> **EXERCISE**
Output the listing below exactly, minus its images.

> **RECORDS PROVIDED**
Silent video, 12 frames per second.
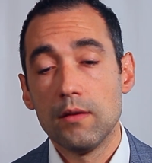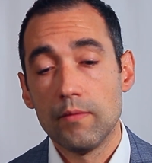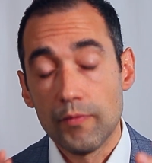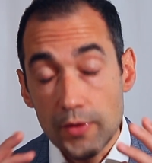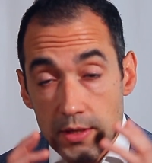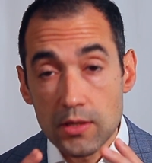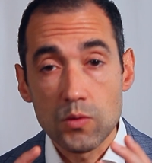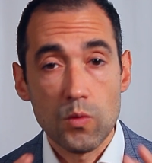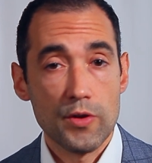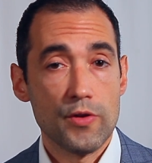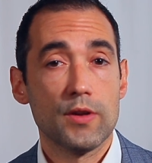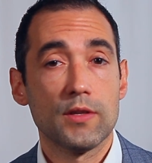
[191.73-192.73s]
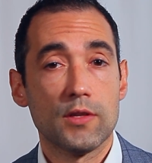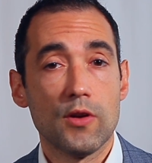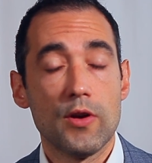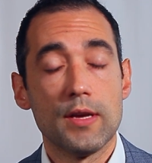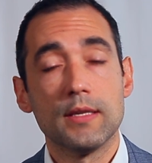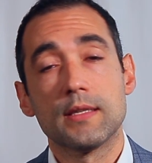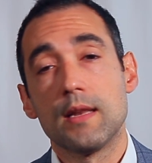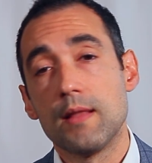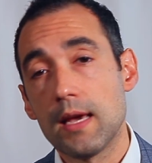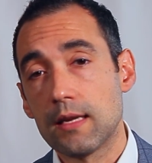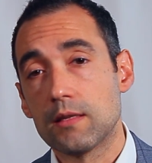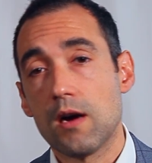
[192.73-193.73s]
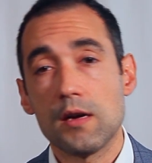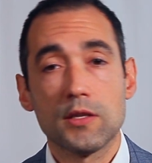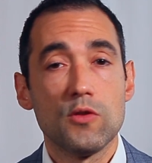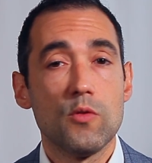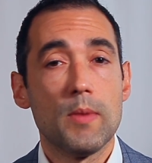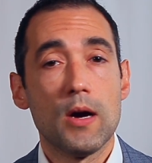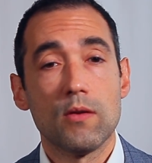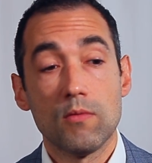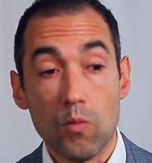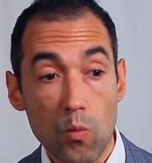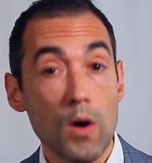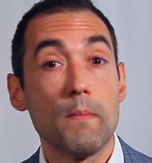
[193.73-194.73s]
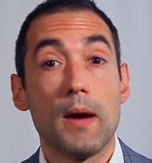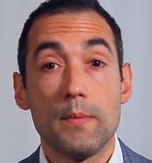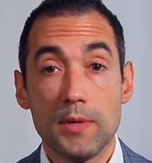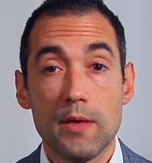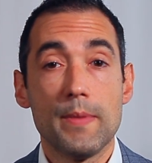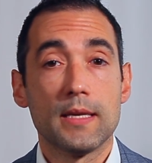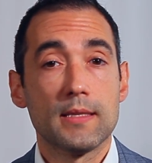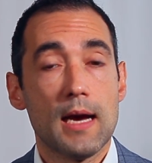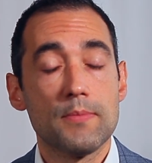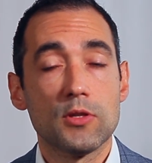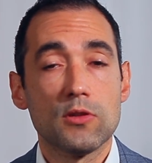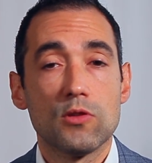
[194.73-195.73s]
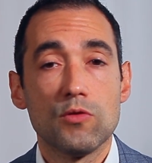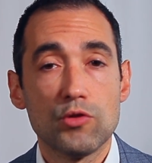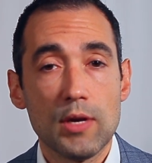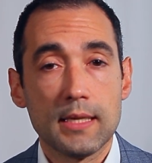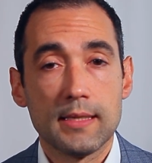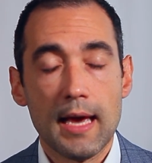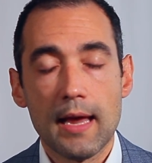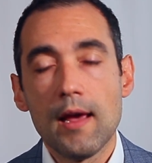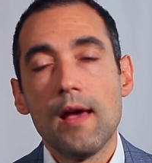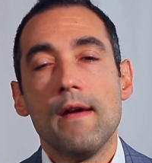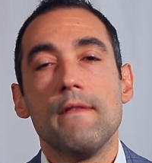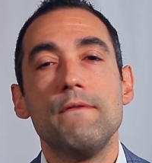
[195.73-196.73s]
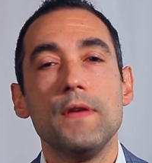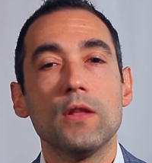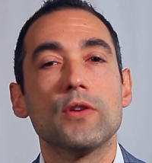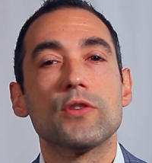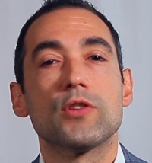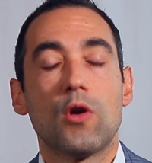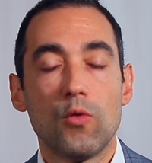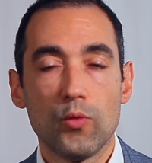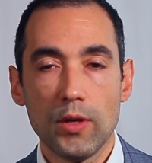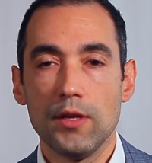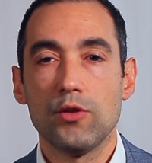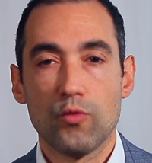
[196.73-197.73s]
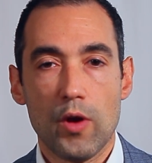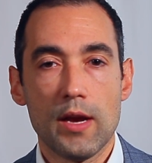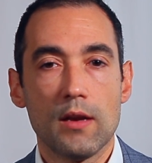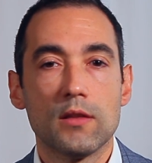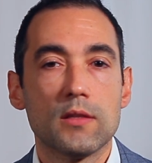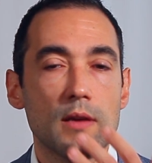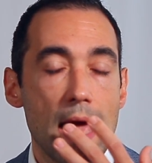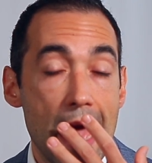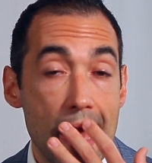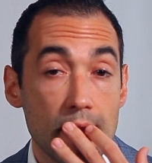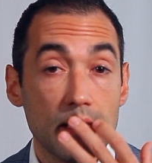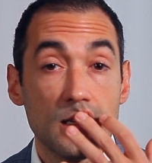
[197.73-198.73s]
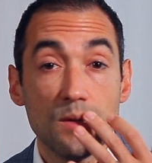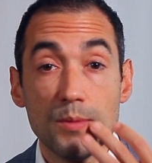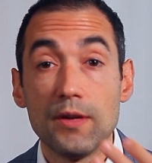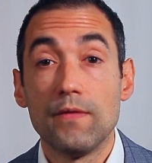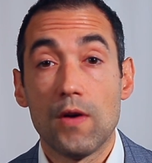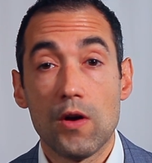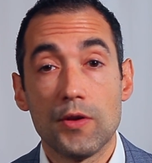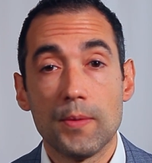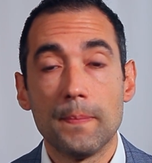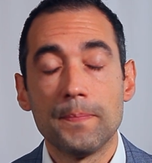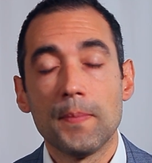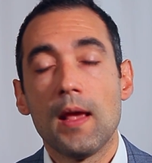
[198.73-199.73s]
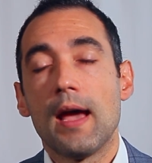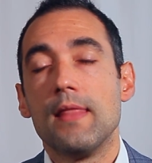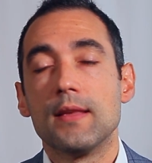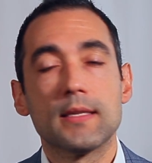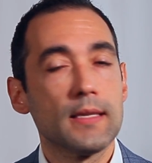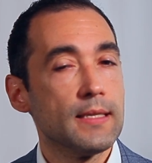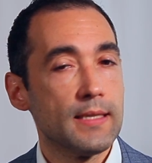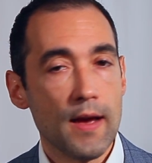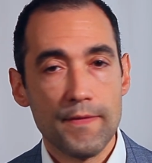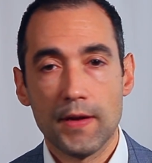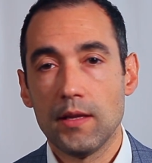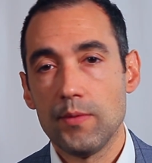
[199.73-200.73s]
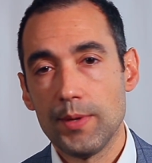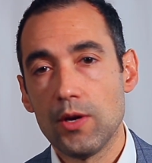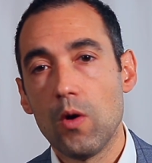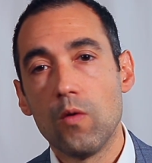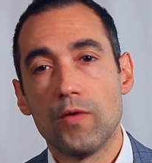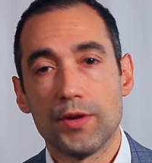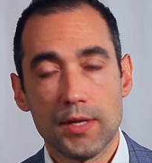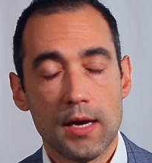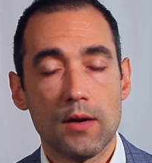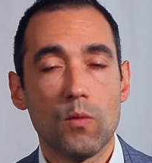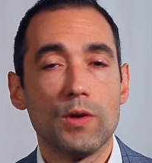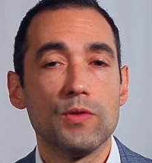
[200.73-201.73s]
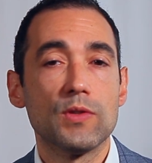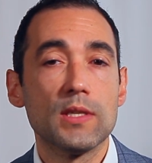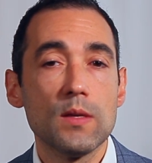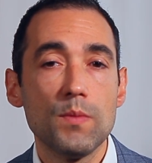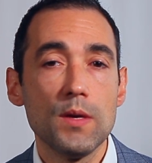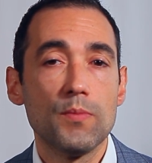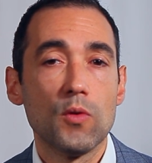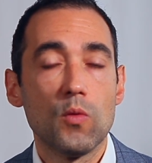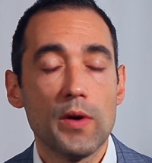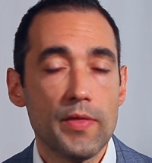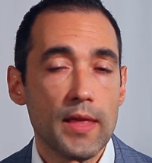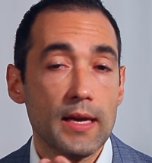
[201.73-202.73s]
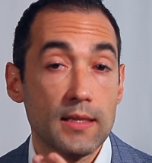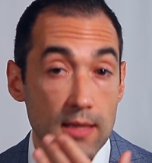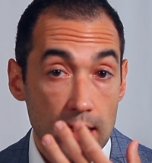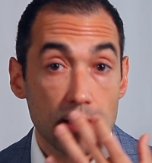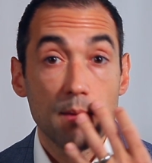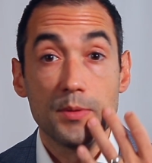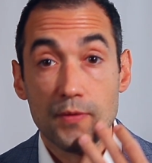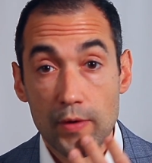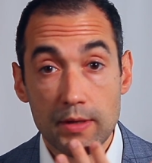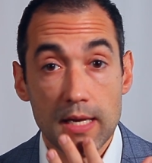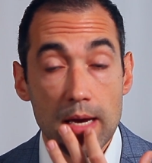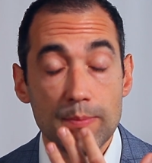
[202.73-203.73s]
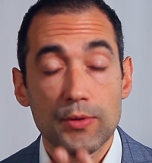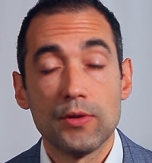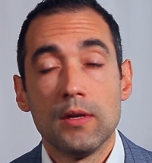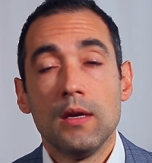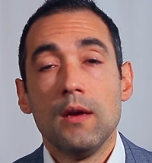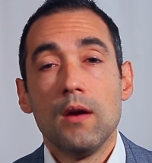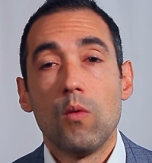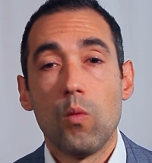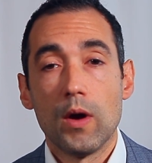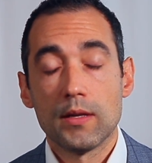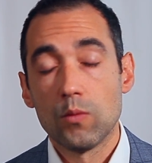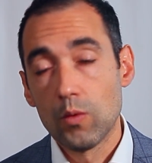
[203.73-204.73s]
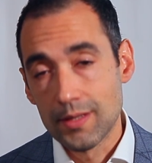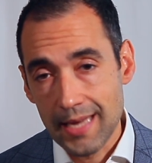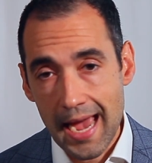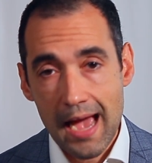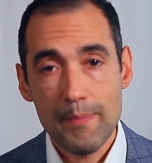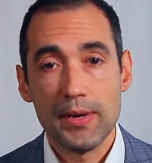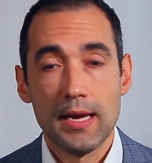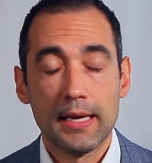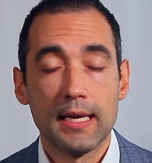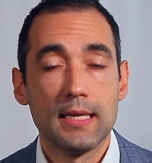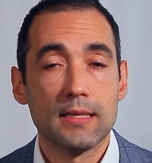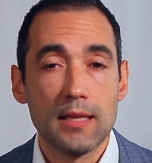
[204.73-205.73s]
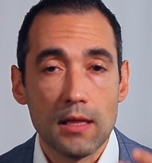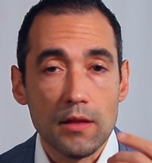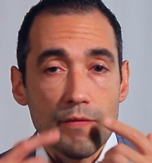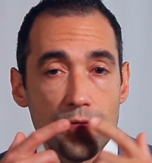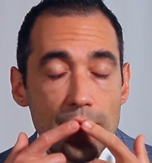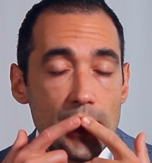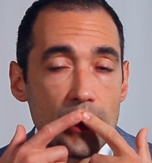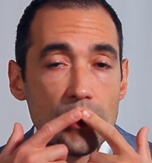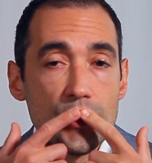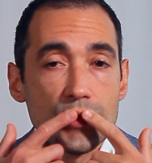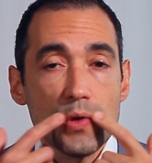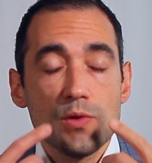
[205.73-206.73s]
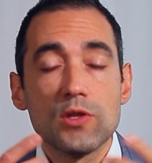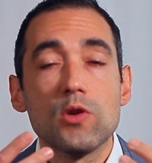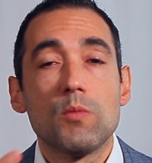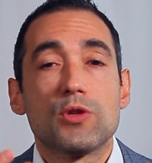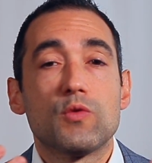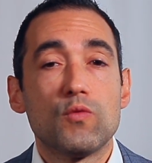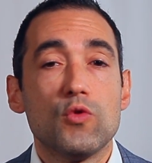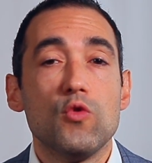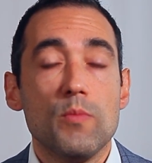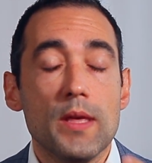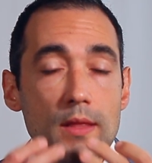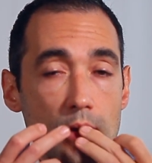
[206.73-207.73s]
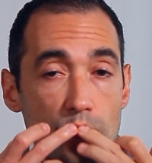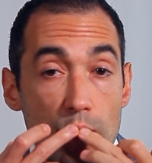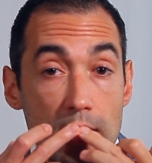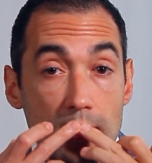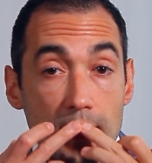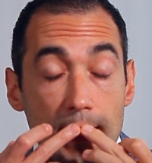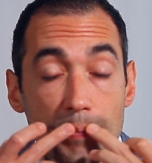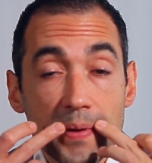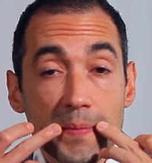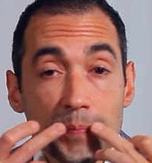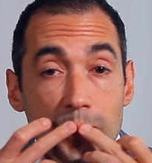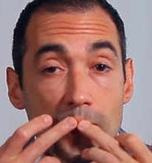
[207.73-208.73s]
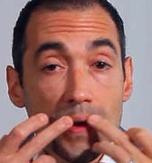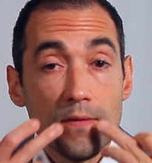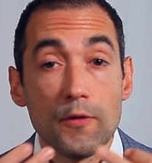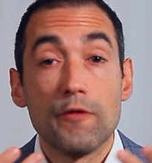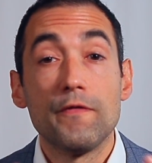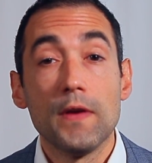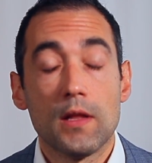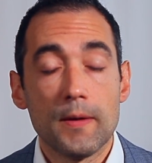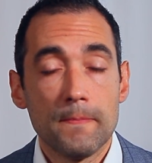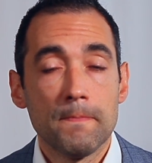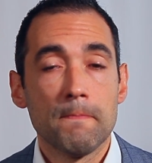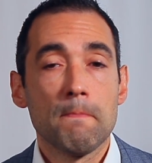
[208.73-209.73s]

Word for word: this is what your concern is, and they can talk to you about what might be the best options to address that. Fillers are really great to add a little bit of volume, and this can definitely be overdone. And when you see people with like duck lips, for example, what what's happening is that the filler there's only so much room in the red lip for filler.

> **ANSWER BELOW**
Silent video, 12 frames per second.
[191.73-192.73s]
[192.73-193.73s]
[193.73-194.73s]
[194.73-195.73s]
[195.73-196.73s]
[196.73-197.73s]
[197.73-198.73s]
[198.73-199.73s]
[199.73-200.73s]
[200.73-201.73s]
[201.73-202.73s]
[202.73-203.73s]
[203.73-204.73s]
[204.73-205.73s]
[205.73-206.73s]
[206.73-207.73s]
[207.73-208.73s]
[208.73-209.73s]

Word for word: this is what your concern is, and they can talk to you about what might be the best options to address that. Fillers are really great to add a little bit of volume, and this can definitely be overdone. And when you see people with like duck lips, for example, what what's happening is that the filler there's only so much room in the red lip for filler.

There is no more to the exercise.